Related to this topic;
I foundthis blog post a few months back. It makes a lot of good points about dwarves, Judaism and anti-Semitism (although it’s a bit unfortunate IMO that he seems to associate the main connection between dwarves and Judaism to be “love of gold.” That said, it’s probably more likely that he was referring to the anti-Semitic miser stereotype.
Now what makes it really interesting would be if dwarves didn’t all look like the stereotype (hooked nose, short, hairy) and all looked really really different. For example, originally dwarves could be (or were) human-sized.
The blogger is right that the “Tolkien dwarf” rarely turns up in fantasy fiction and the Scottish dwarf is often the substitute.
consider.
Yes, I agree. I call it “presentism”. But HPL may have crossed the line even for his time and social circle. On the gripping hand, taking quote out of context is not the best way to judge a man. Judge him more by his actions & deeds, than by his words.
JRRT, otoh, was quite liberal for his time.
Exactly.
On another point I’m surprised no-one has mentioned The Iron Dream yet.
Any comments on the blogpost I linked to?
How come the date on the post above this one is “5-2-2014” instead of “Yesterday?” A glitch?
Your time zone might not be the same as the SDMB’s time zone.
One gets the impression that Lovecraft was racist against pretty well all races.
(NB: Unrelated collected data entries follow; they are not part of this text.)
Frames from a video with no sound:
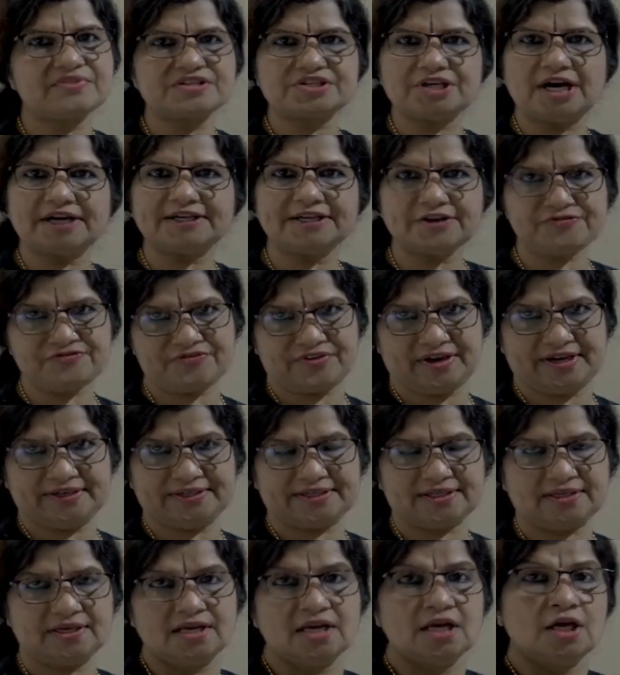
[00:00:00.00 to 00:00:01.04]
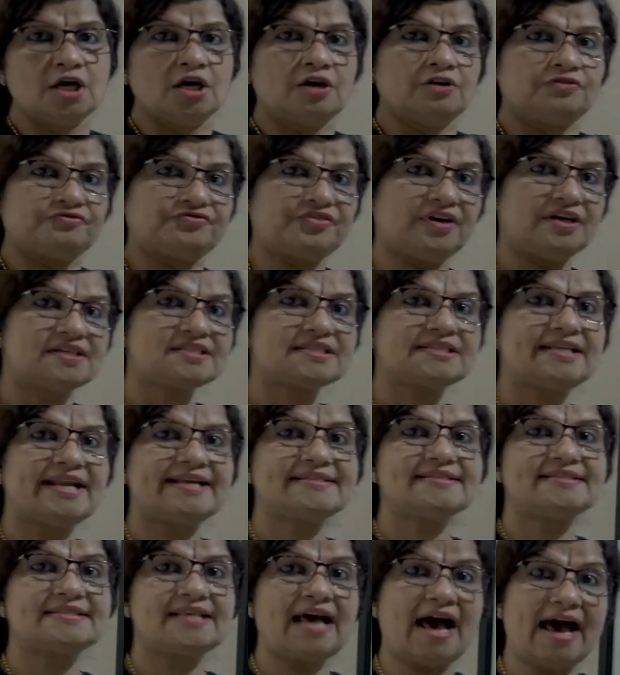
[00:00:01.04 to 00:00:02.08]
which are different. First,
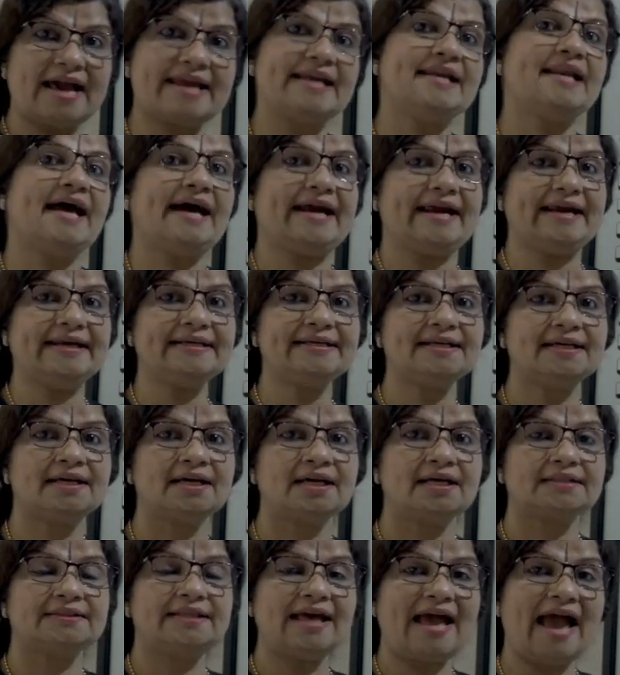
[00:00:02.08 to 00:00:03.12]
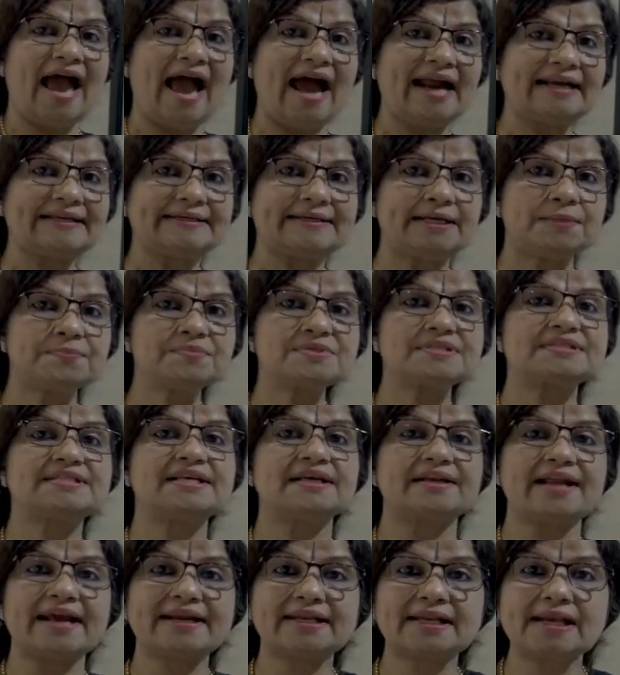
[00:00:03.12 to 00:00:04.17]
let's highlight the atoms
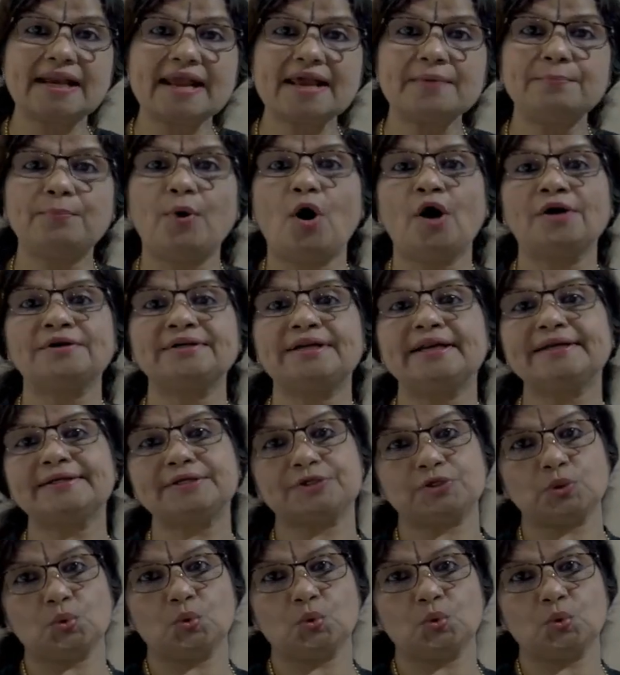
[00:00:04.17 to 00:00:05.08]
directly bonded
Rural Whites and Urban Scandanavian Immigrants trigger an almost allergic reaction of loathing from him, just like Blacks, Orientals, Jews and, well, allimmigrants (never mind that he married a woman from an immigrant Jewish family! Or maybe that fits :eek: ). He hated Blacks and Asians the most it would appear, but he certainly had bile enough and to spare for everyone, so it is sometimes hard to tell.
Sort of like noting that the guy in Metallica is sure messed up, but it isn’t at all clear if he is more drunk or drugged, it is hard to seperate out the strands of Lovecraft’s essential misanthropy.